/---
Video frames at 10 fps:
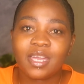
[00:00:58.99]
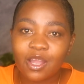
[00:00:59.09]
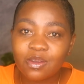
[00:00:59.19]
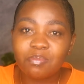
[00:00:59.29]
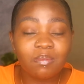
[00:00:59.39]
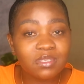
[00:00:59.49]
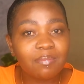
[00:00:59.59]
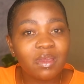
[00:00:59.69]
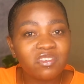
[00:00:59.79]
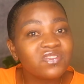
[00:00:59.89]
could probably do
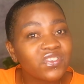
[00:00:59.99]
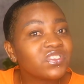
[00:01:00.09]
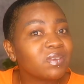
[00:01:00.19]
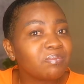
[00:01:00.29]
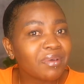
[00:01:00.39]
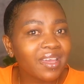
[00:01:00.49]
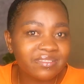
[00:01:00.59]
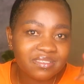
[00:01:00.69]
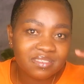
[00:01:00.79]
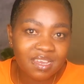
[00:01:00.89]
my research,
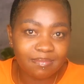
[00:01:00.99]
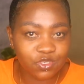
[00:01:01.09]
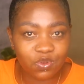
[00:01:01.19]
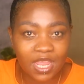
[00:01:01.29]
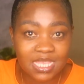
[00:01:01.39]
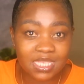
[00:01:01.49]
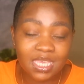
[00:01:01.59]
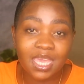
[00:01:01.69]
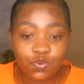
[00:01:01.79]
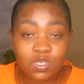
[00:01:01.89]
but I'm too
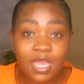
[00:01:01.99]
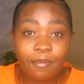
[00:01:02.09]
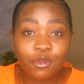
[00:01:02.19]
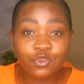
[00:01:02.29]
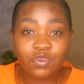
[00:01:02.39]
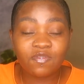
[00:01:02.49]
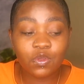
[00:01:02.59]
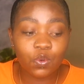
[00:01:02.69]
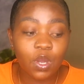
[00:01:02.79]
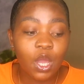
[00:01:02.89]
lazy. So today I'm going to
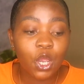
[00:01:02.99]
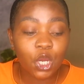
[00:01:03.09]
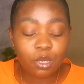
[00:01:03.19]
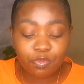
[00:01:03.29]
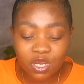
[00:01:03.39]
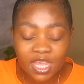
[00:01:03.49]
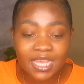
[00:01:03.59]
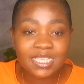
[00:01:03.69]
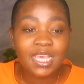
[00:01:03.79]
review her products.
\---
TASK DETAILS: In your answer, print the entries above exactly, with the pictures left out.

RESPONSE BELOW:
Video frames at 10 fps:
[00:00:58.99]
[00:00:59.09]
[00:00:59.19]
[00:00:59.29]
[00:00:59.39]
[00:00:59.49]
[00:00:59.59]
[00:00:59.69]
[00:00:59.79]
[00:00:59.89]
could probably do
[00:00:59.99]
[00:01:00.09]
[00:01:00.19]
[00:01:00.29]
[00:01:00.39]
[00:01:00.49]
[00:01:00.59]
[00:01:00.69]
[00:01:00.79]
[00:01:00.89]
my research,
[00:01:00.99]
[00:01:01.09]
[00:01:01.19]
[00:01:01.29]
[00:01:01.39]
[00:01:01.49]
[00:01:01.59]
[00:01:01.69]
[00:01:01.79]
[00:01:01.89]
but I'm too
[00:01:01.99]
[00:01:02.09]
[00:01:02.19]
[00:01:02.29]
[00:01:02.39]
[00:01:02.49]
[00:01:02.59]
[00:01:02.69]
[00:01:02.79]
[00:01:02.89]
lazy. So today I'm going to
[00:01:02.99]
[00:01:03.09]
[00:01:03.19]
[00:01:03.29]
[00:01:03.39]
[00:01:03.49]
[00:01:03.59]
[00:01:03.69]
[00:01:03.79]
review her products.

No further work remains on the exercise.